• Try it: Word for word, set down the records and skip each picture.

• Given data:
------------------------------------

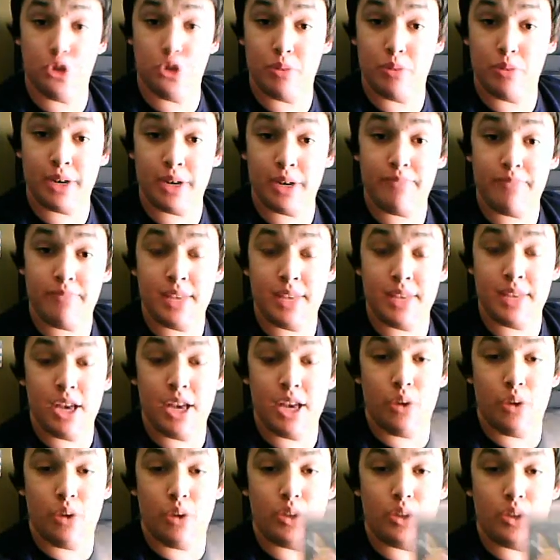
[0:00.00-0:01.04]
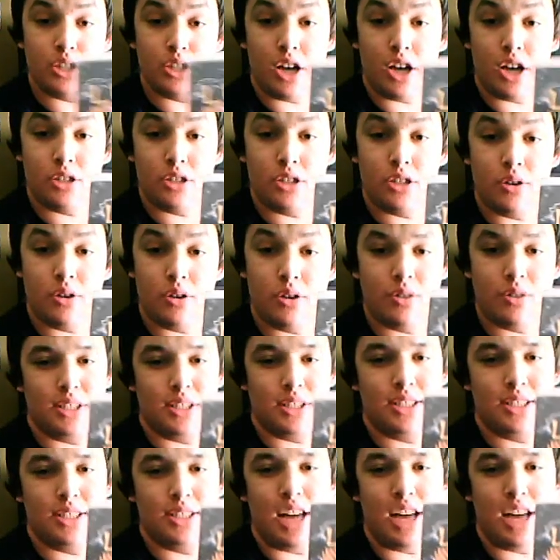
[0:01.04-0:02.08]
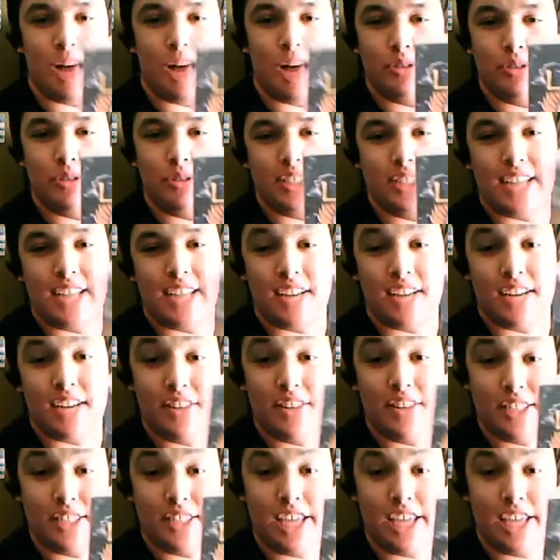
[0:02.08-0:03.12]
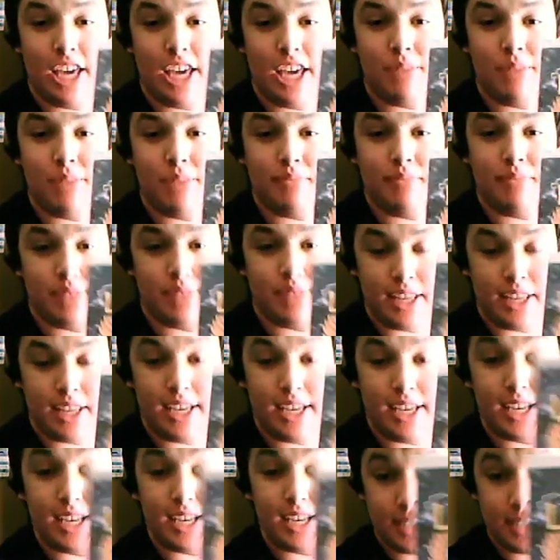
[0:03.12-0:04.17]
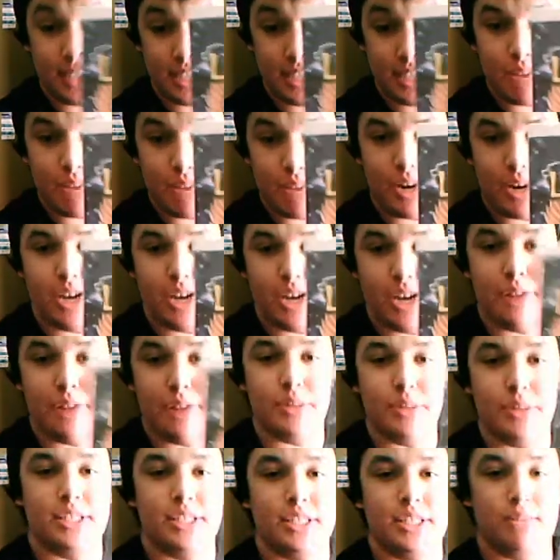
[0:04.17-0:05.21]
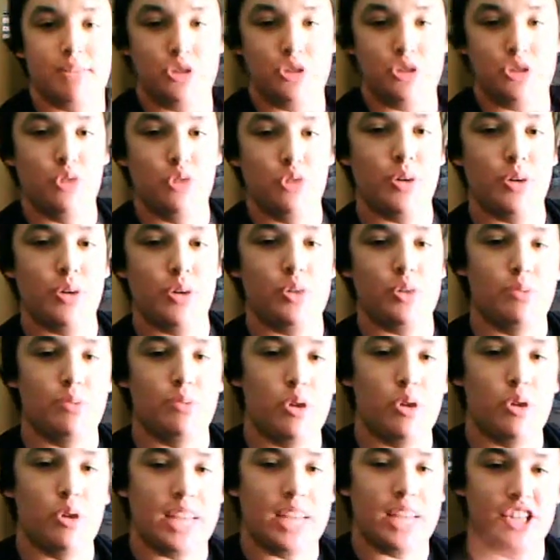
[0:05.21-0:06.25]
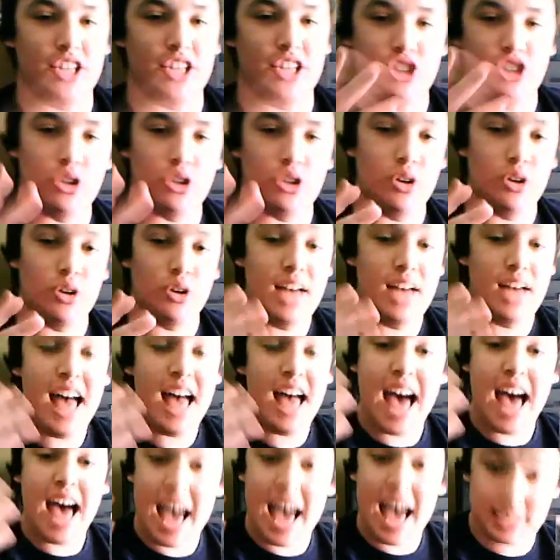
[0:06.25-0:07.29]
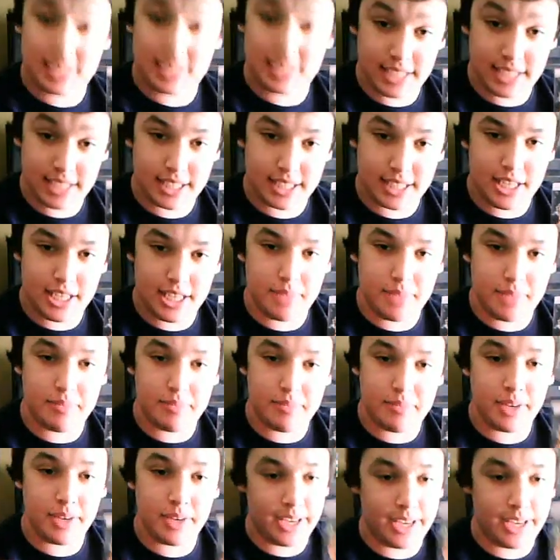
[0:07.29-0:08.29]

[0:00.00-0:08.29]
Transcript: Zuma, which is almost exactly the same thing as this game right here, but except Zuma was more like a jungle Aztec theme.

------------------------------------

• Your solution:
[0:00.00-0:01.04]
[0:01.04-0:02.08]
[0:02.08-0:03.12]
[0:03.12-0:04.17]
[0:04.17-0:05.21]
[0:05.21-0:06.25]
[0:06.25-0:07.29]
[0:07.29-0:08.29]

[0:00.00-0:08.29]
Transcript: Zuma, which is almost exactly the same thing as this game right here, but except Zuma was more like a jungle Aztec theme.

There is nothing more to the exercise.